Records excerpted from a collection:

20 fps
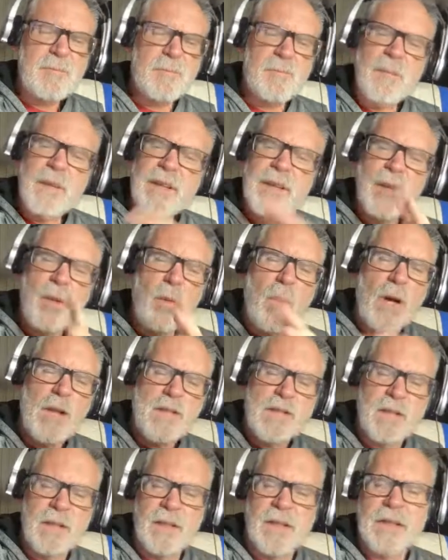but he'll watch
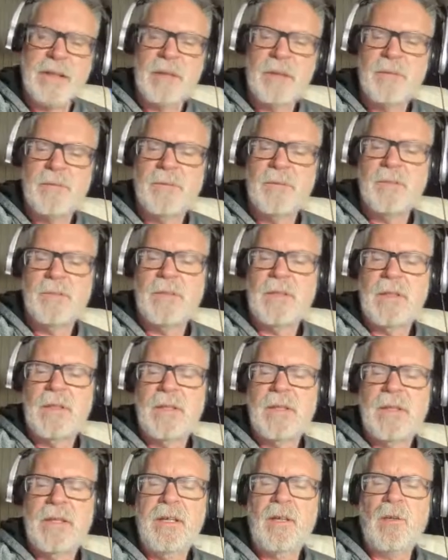it later.
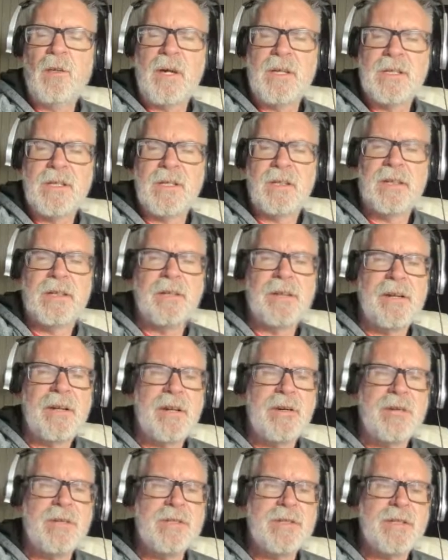He'll watch it later. He
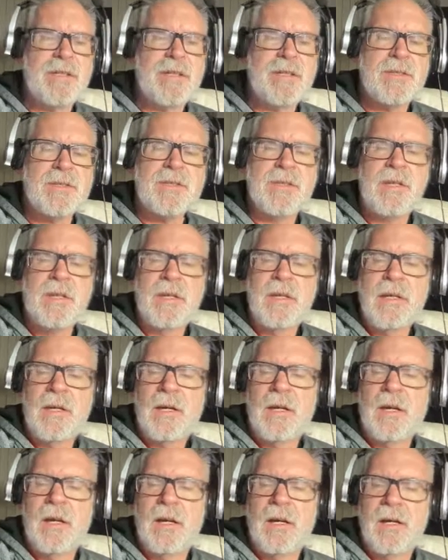always does.
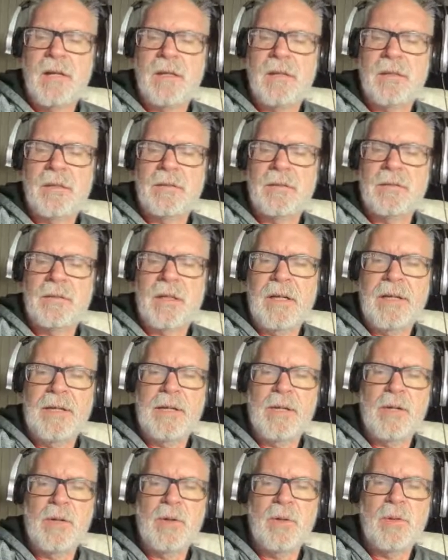I
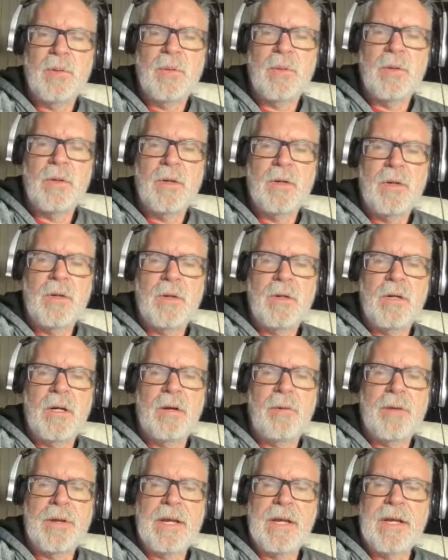know
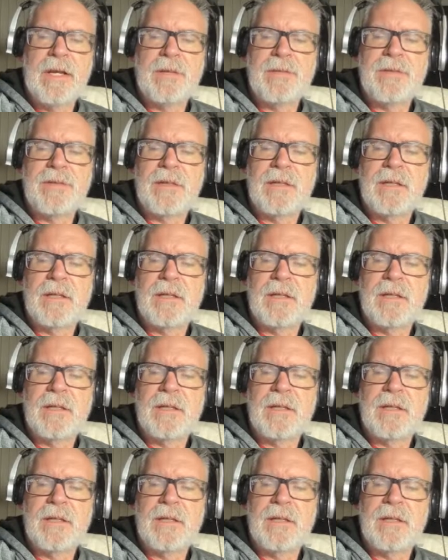we got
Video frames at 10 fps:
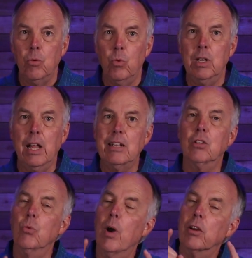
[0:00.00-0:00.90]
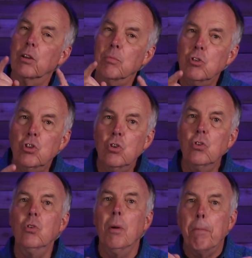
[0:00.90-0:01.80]
we'd like to welcome
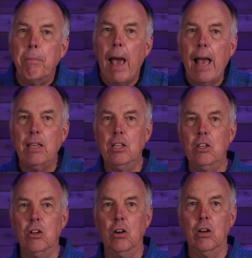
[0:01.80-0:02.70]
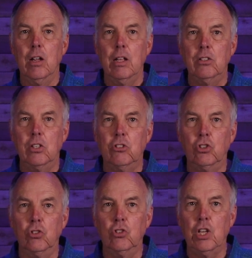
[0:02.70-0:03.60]
you back here to
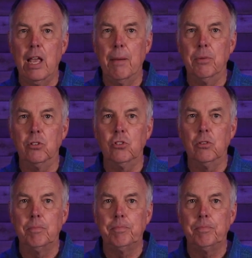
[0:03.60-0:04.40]
church campus.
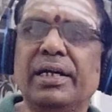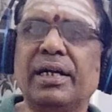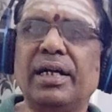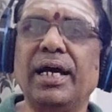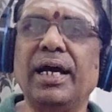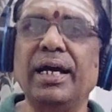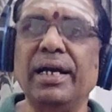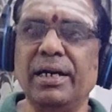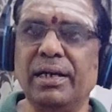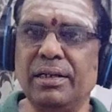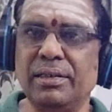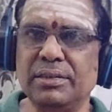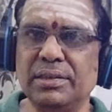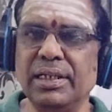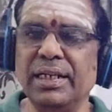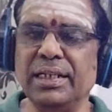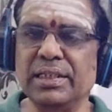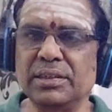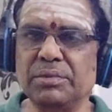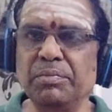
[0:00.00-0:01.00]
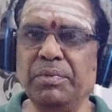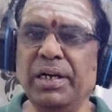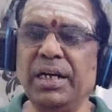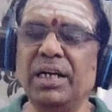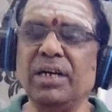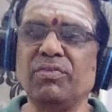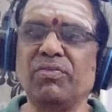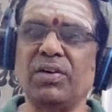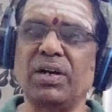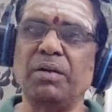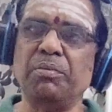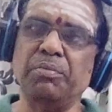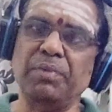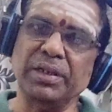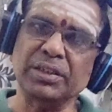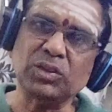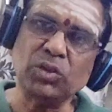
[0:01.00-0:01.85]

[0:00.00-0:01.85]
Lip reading: tire that is made of rubber.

What you are asked to do -
Reproduce only the lines from the line with "[0:01.80-0:02.70]" to the end of the entries. Keep both ends, copy them exactly, and omit every picture.

Exercise answer -
[0:01.80-0:02.70]
[0:02.70-0:03.60]
you back here to
[0:03.60-0:04.40]
church campus.
[0:00.00-0:01.00]
[0:01.00-0:01.85]

[0:00.00-0:01.85]
Lip reading: tire that is made of rubber.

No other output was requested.